RAMAZANI DEĞERLENDİRMEK

Dünyevî rahmete ermek, imanlı olmak ve imana göre amel işlemektir. Uhrevî rahmete ermek ise günahlardan tövbe etmek, iman üzere ölmek, kolay hesaba ermek, af ve mağfirete nail olarak cennete girmektir.

Ebedî rahmet yeri cennete ulaşmak için yegâne Rahîm olan Allah Teâlâ’nın gönderdiği rahmet programı olan Kur’ân-ı Kerîm’i, özellikle rahmet ayı olan Ramazan’ı “rahmeten lil âlemin” olarak gönderilen Hz. Peygamber Efendimizi (s.a.s.) izleyerek uygulamaya çok önem vermek gerekir.

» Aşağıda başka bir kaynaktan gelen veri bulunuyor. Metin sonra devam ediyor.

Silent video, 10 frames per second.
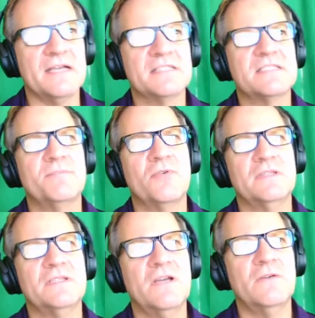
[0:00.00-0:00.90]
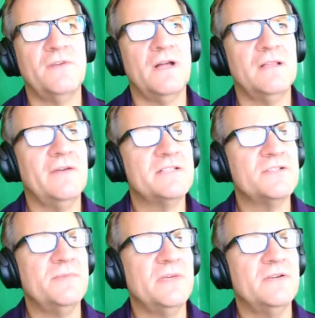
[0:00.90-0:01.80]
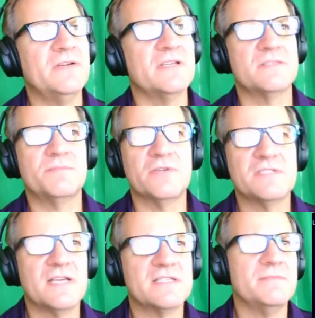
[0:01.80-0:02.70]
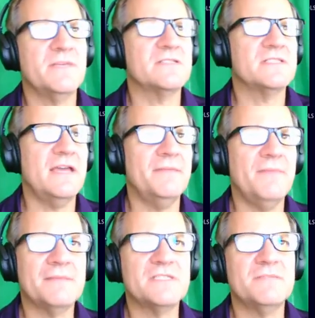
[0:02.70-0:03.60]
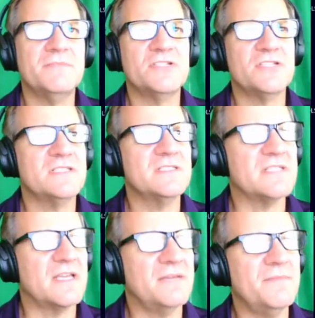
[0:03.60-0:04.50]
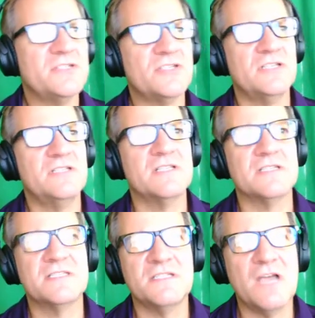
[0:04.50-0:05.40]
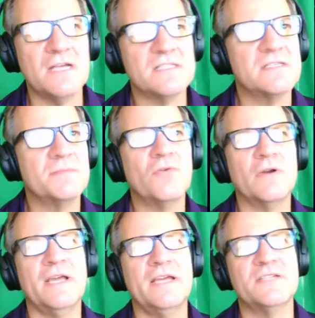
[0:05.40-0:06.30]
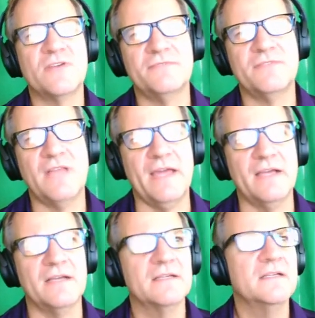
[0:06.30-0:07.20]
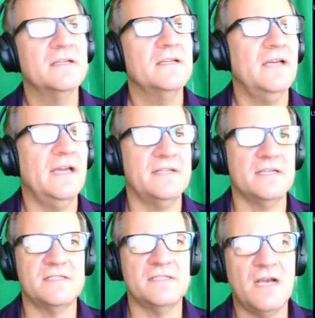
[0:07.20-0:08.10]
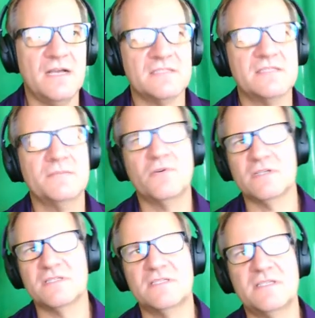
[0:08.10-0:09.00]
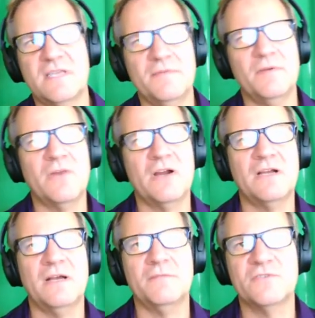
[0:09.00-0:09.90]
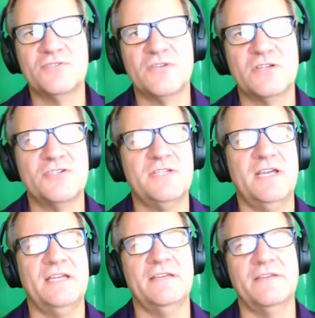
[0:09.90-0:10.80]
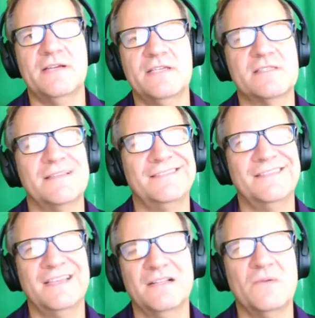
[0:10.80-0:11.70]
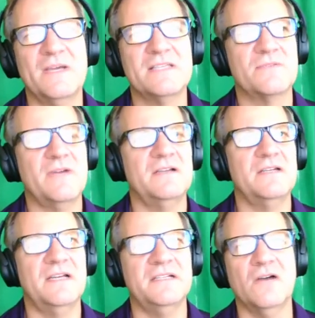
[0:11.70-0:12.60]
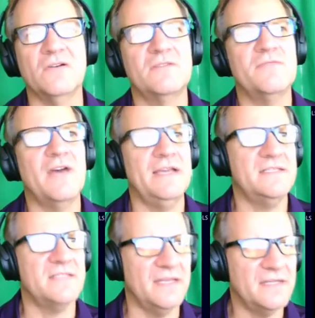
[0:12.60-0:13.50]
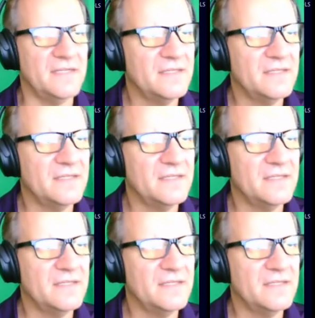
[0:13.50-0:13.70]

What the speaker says: does support the nofollow attribute. It supports XML sitemap submissions. Like I mentioned, does not support hreflang. It does not support schema markup for structured data. There is little ways around it. I don't advise it.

1. Ebedî cennete girmeyi dert edinmek

2. Rahmet programı olan Kur’ân-ı Kerîm’den çok istifadeye önem vermek

3. Ramazan ayını rahmet ayı bilip rahmetten azami derecede istifadeye gayret etmek

4. Hz. Peygamber Efendimizi (s.a.s.) izlemeye çok önem vermek

1. Ebedî Cennete Girmeyi Dert Edinmek

Her mü’min cennete imanı sayesinde girecektir. Ancak direk girmek için iman, sâlih amel ve takva gerekir.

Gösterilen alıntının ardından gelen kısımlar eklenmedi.